Keith doesn’t seem to know hows to respond to this and as he’s struggling to find the words to encompass how he feels about Lance’s statement – including that awful ‘pan’ pun – the pancake currently in the pan begins to burn and the kitchen fire alarm starts to wail.
Lance gesutres to the heavens with a bright smile on his face. “See?”
Keith just stares at him for a long moment as he disposes of the charred remains of the pancake and turns off the stove. Finally, culinary accessories disposed of, he returns to Lance, taking his head between his palms, tilting it downward to press a kiss to Lance’s forehead. “You…are something else.”
Lance is willing to take it. “Love you too. Welcome to the pancake-ruiner club. Current membership – two.”

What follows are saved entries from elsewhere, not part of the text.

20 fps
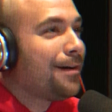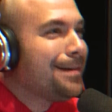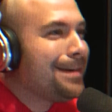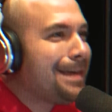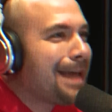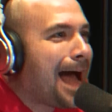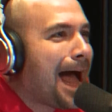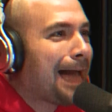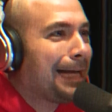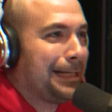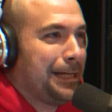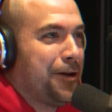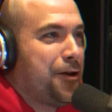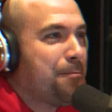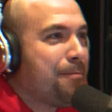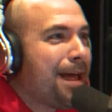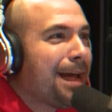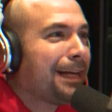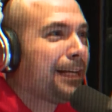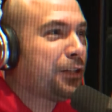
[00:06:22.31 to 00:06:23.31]
are not going
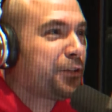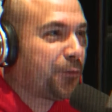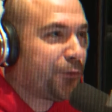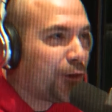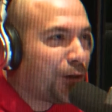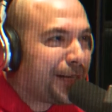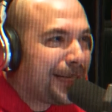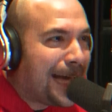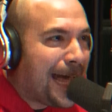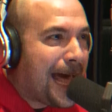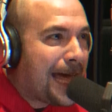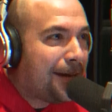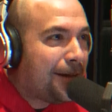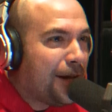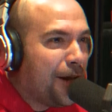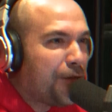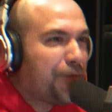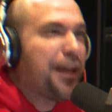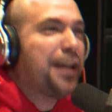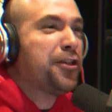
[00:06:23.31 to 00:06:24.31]
to make us forget
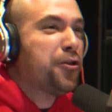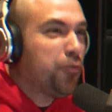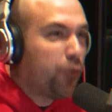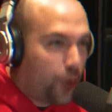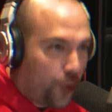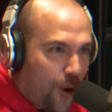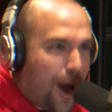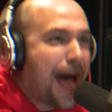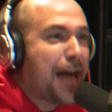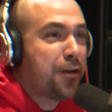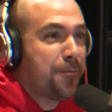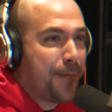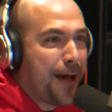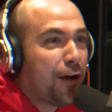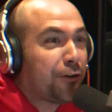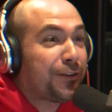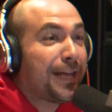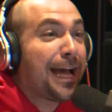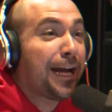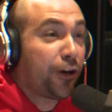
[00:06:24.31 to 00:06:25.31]
that you cried
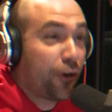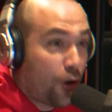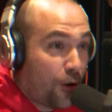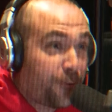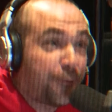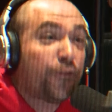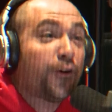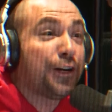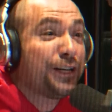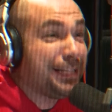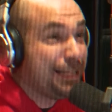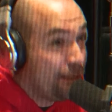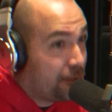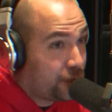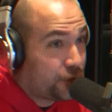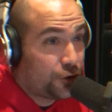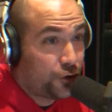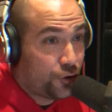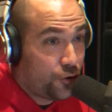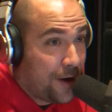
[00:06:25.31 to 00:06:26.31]
about that girl for a
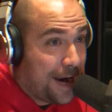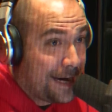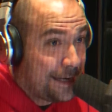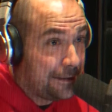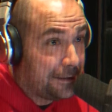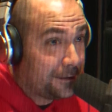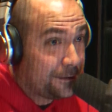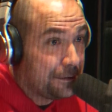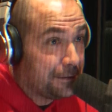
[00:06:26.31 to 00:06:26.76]
year straight.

“Please don’t start calling our relationship Pancake Ruiners Anonymous.”
“Too late.”
They eat the fruit Lance so generously sliced and arranged for breakfast instead. The fruit is fresh and sweet and juice gets everywhere. They’re a mess, just like the kitchen. Lance has definitely smeared a good bit of nectarine juice on Keith’s face, Keith throwing bits of mango peel at him in retaliation. It’s – Lance giggles internally at the pun as he reaches across the couch to poke Keith’s thigh with his foot, Keith reaching out to irritably capture Lance’s foot with his free hand even as Lance dances it out of the way – really very sweet.